It’s a common story: a team builds software, their user base expands, and a few years pass with developers adding new features and fixing bugs. Slowly but surely, more alarms are fired and errors are thrown. It can be tricky to figure out the source of the alarm or exception if the code was written years ago. Logging and monitoring starts feeling like a game of Whack-a-Mole as problems pop up and disappear, seemingly at random.
This is the situation our customer found itself in with one of its popular security software products. After years of market success, the company found that its customers were using the software in ways they hadn’t predicted on bigger workloads than they had ever imagined. While it was terrific to see the software being used in new and creative ways, it created challenges that several different developers helped to address. Yet, with many developers contributing to the code, it created inconsistencies in the log levels between classes. Additionally, over time the team found that false alarms were being thrown, with logs that were so verbose that it became increasingly difficult to tell what was happening. As a result, engineers were spending more time than desired wading through logs to troubleshoot.
The development team decided things needed to change and turned to NTT DATA Services to help wrangle their logs into a manageable herd.

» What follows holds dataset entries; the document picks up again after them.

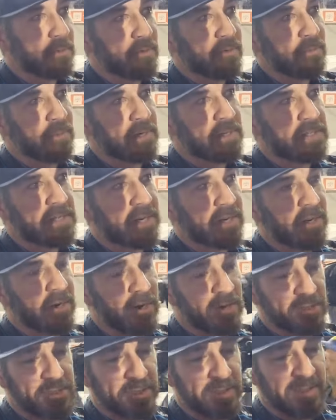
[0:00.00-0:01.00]
move brings out a
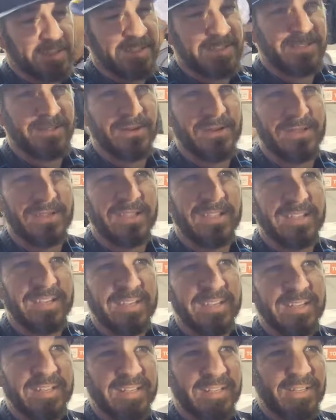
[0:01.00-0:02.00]
caution with,
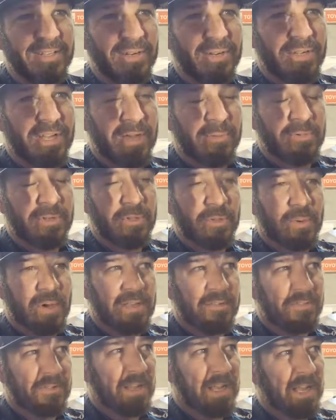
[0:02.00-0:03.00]
you know, coming to the
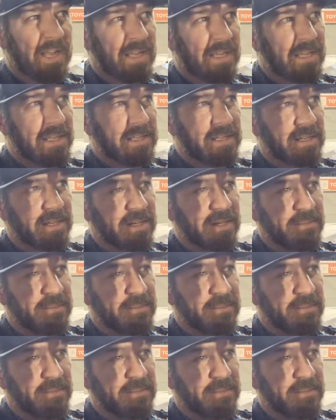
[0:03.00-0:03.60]
white flag and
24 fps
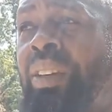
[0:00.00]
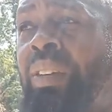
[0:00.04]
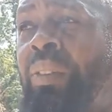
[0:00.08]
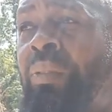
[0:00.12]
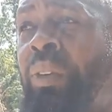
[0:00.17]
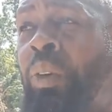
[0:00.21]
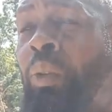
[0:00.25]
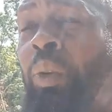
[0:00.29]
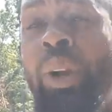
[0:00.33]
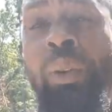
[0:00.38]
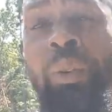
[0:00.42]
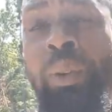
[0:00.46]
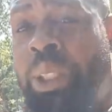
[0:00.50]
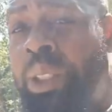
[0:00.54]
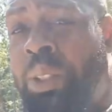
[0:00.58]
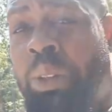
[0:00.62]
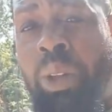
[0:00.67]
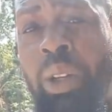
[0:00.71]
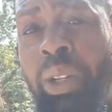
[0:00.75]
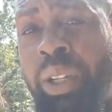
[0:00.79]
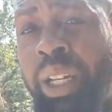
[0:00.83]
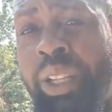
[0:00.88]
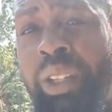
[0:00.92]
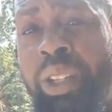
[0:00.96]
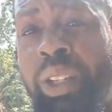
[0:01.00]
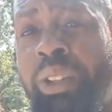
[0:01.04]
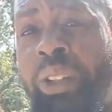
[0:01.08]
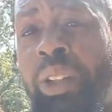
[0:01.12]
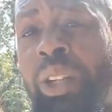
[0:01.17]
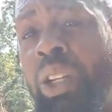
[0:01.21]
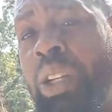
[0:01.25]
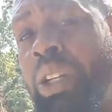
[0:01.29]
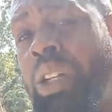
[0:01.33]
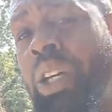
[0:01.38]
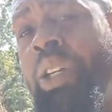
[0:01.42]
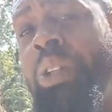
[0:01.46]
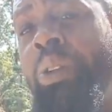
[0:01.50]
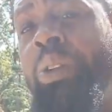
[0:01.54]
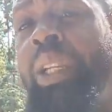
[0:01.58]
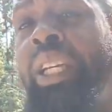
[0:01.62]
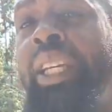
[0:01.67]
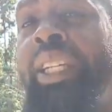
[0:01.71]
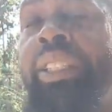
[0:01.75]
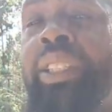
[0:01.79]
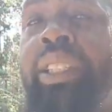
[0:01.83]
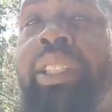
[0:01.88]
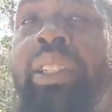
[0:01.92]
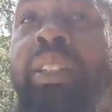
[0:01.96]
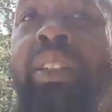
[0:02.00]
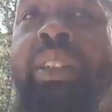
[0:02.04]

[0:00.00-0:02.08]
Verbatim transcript: for one reason or another, they're gonna call you lazy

Our Site Reliability Engineering (SRE) team started by reviewing logs and talking with those team members responsible for log monitoring and root cause analysis. The team quickly found several inconsistencies in how developers added logging to the application, especially when it comes to log levels. Another major problem was that logger was set to send logs at a very low level or threshold, causing a lot of unnecessary information to be added to log files. Sifting through this unneeded data added unnecessary time to the log management process.